• Description of the task: Beginning with the line that holds "[9:07.75-9:08.05]" and ending with the last line below, please copy every line exactly, add nothing, and leave out the pictures.

------------

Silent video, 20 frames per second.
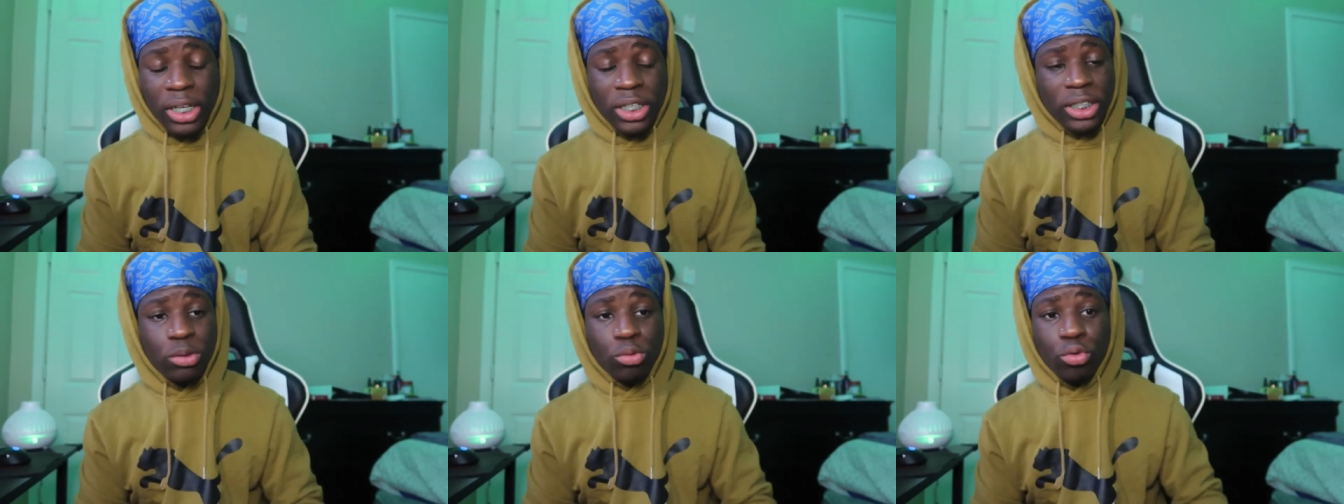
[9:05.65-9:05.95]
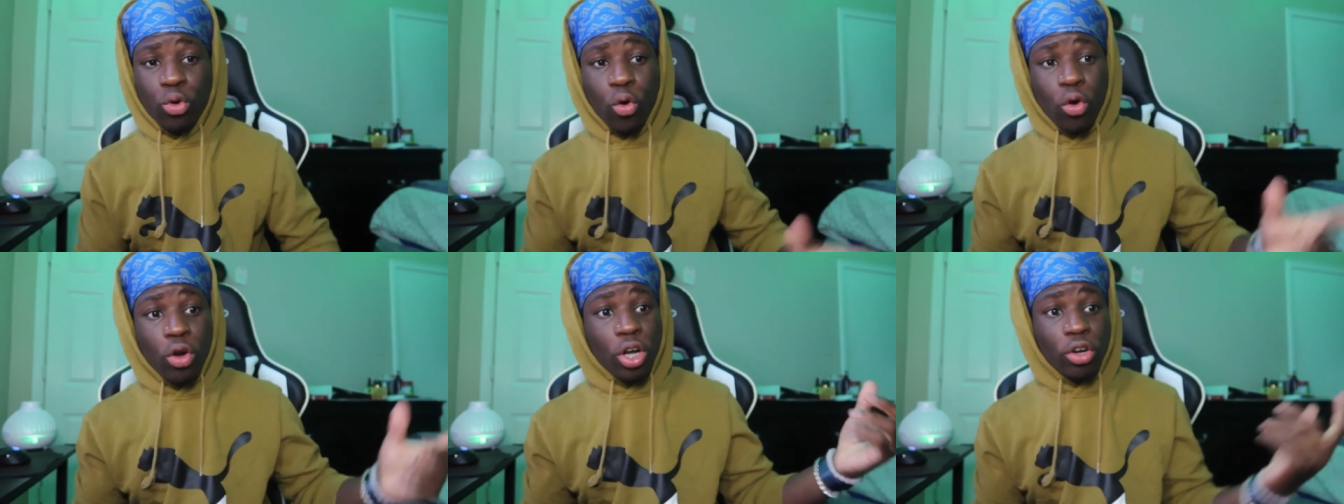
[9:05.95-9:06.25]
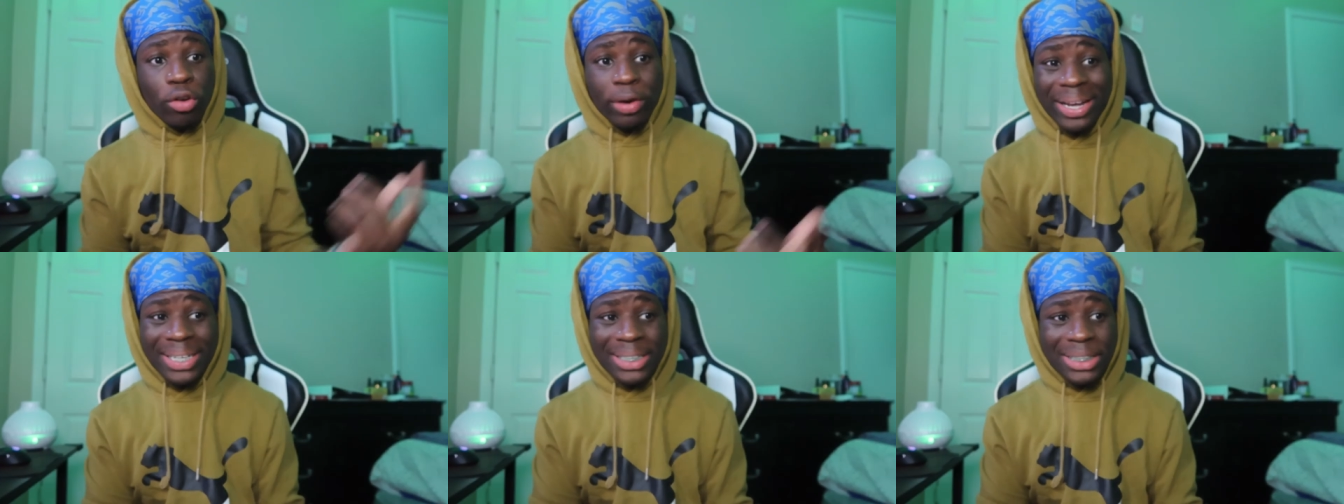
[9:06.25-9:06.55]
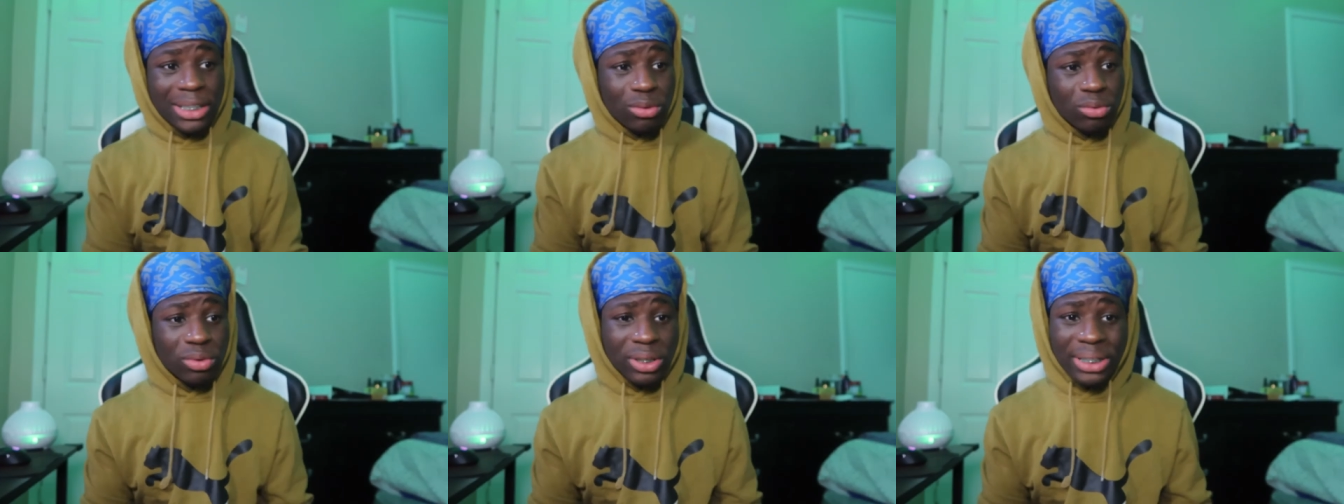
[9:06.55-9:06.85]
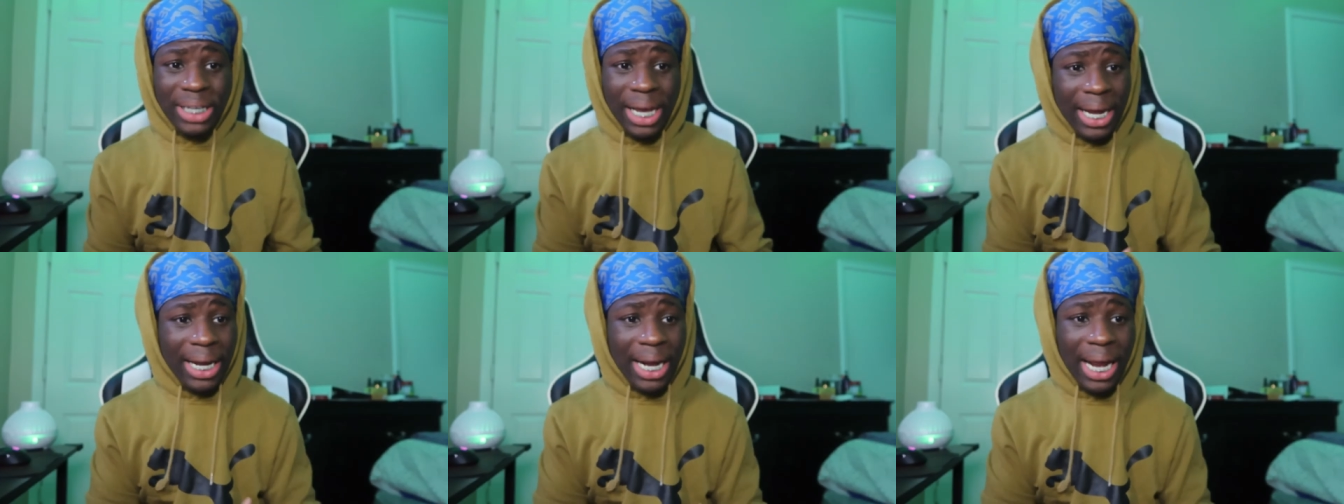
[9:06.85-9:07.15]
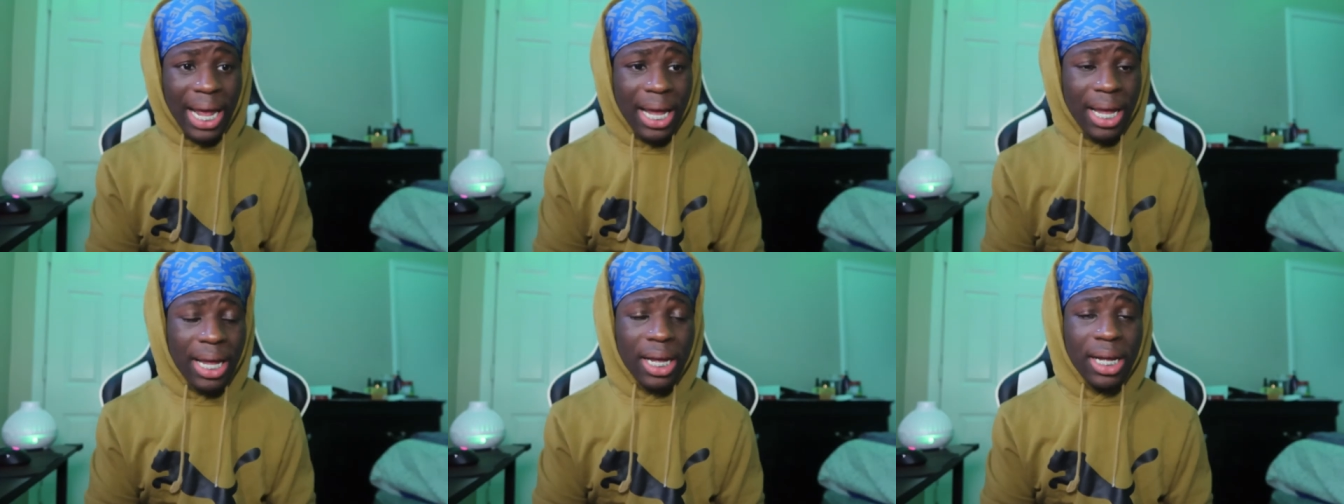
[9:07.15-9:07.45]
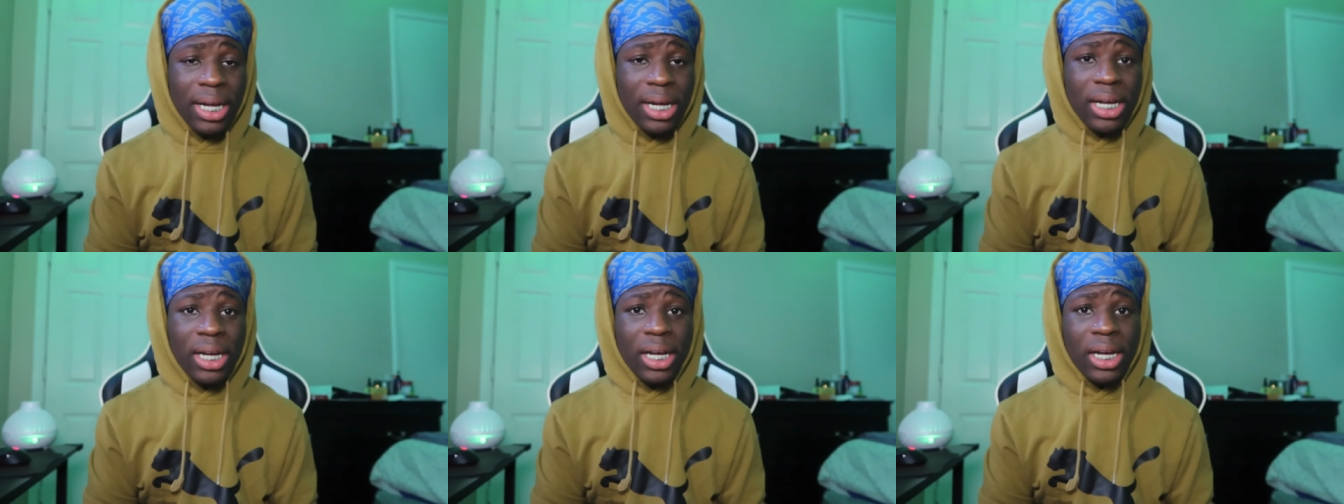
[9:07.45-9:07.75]
She was going crazy. She was psyching out.
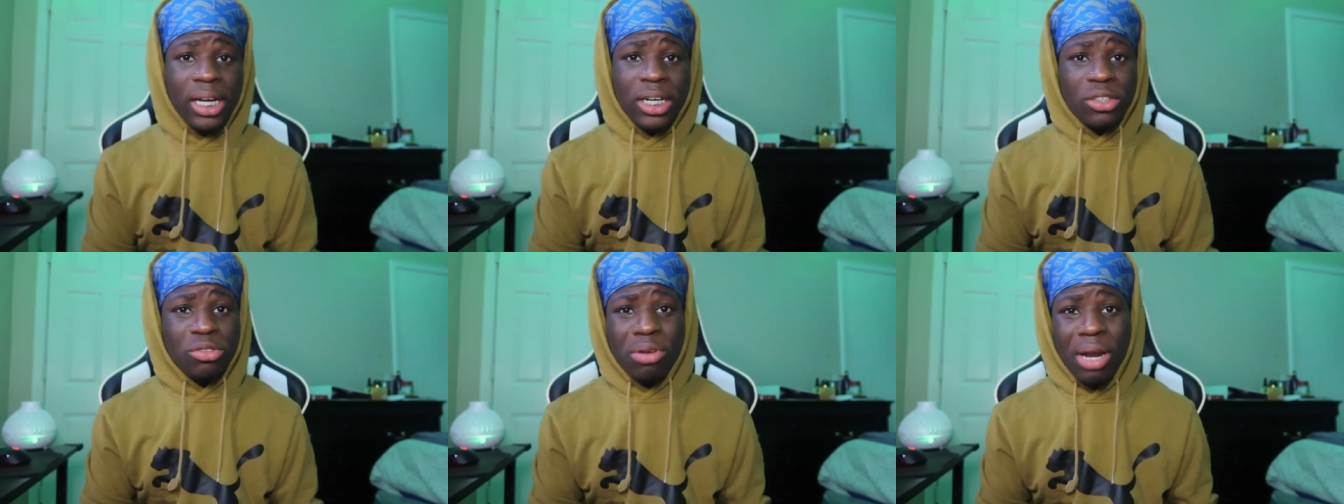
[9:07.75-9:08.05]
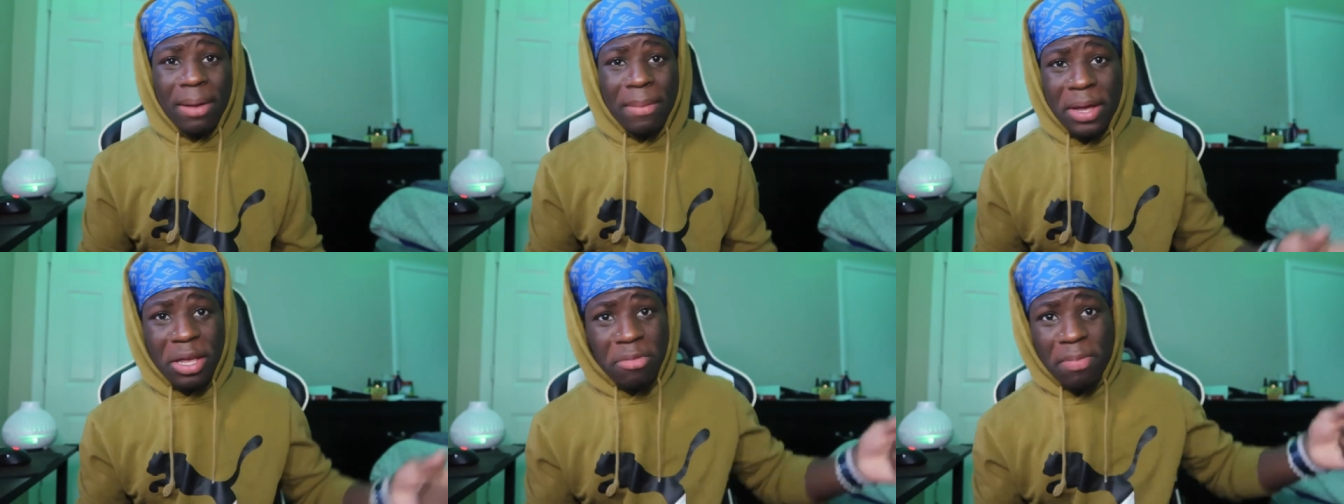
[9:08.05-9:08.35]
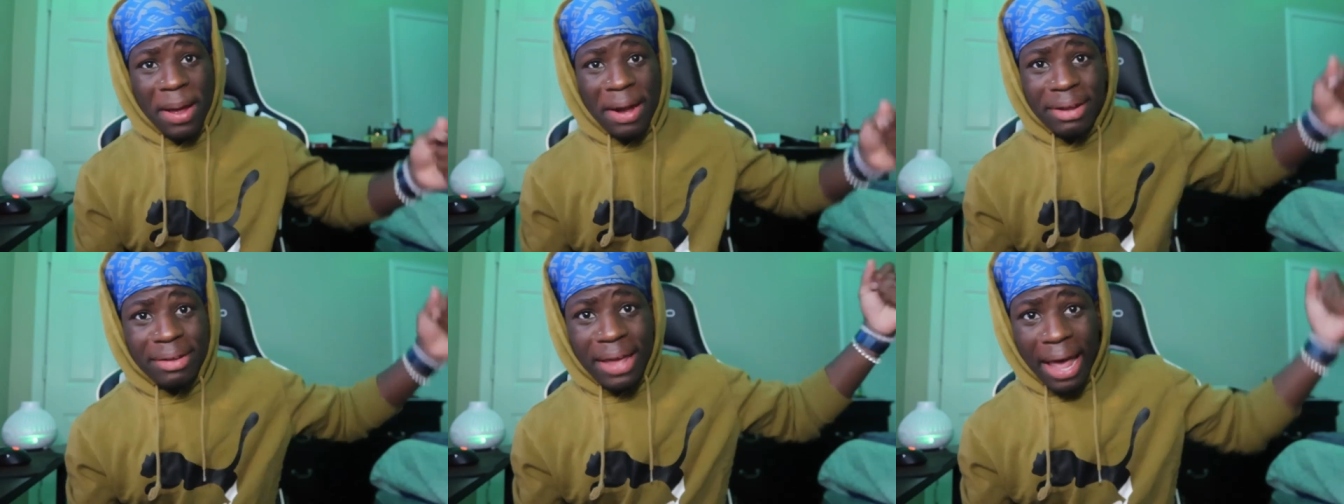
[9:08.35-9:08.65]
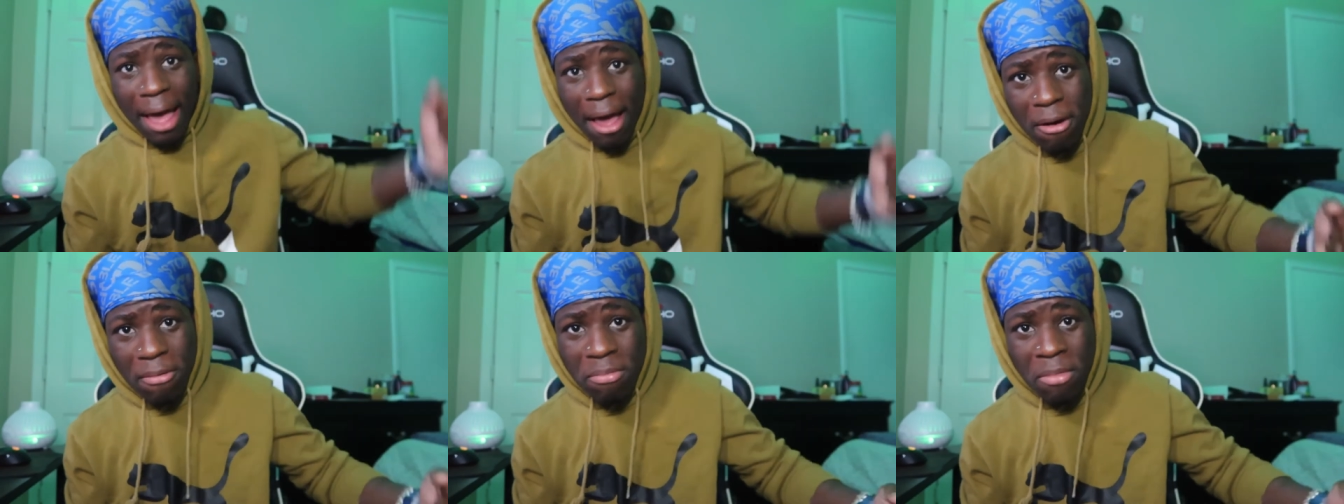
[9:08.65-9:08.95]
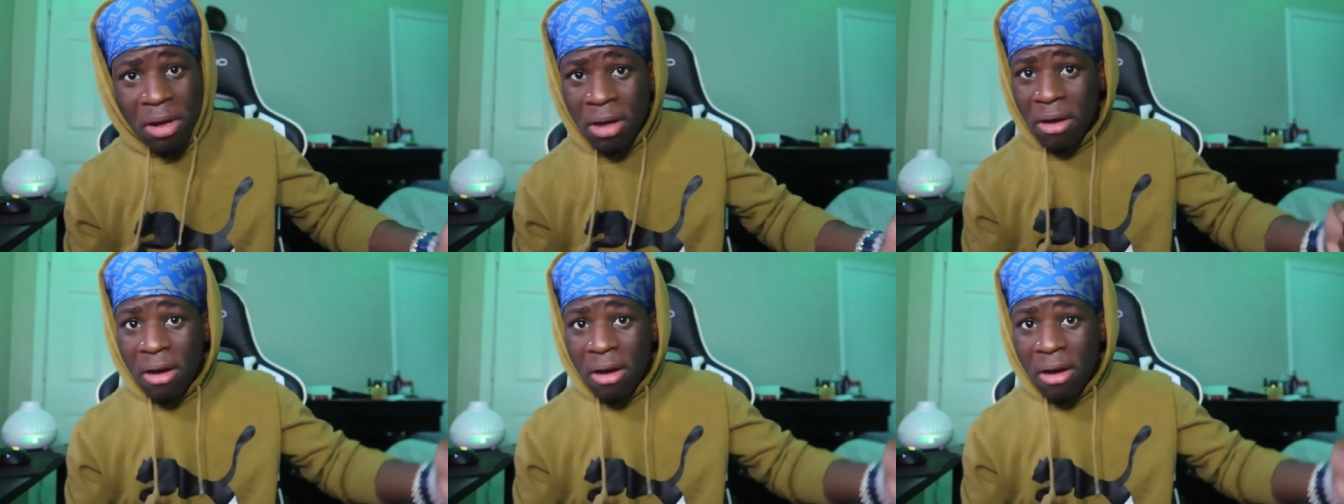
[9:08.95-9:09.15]
She was like, man, you better get him.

------------

• Result of this task:
[9:07.75-9:08.05]
[9:08.05-9:08.35]
[9:08.35-9:08.65]
[9:08.65-9:08.95]
[9:08.95-9:09.15]
She was like, man, you better get him.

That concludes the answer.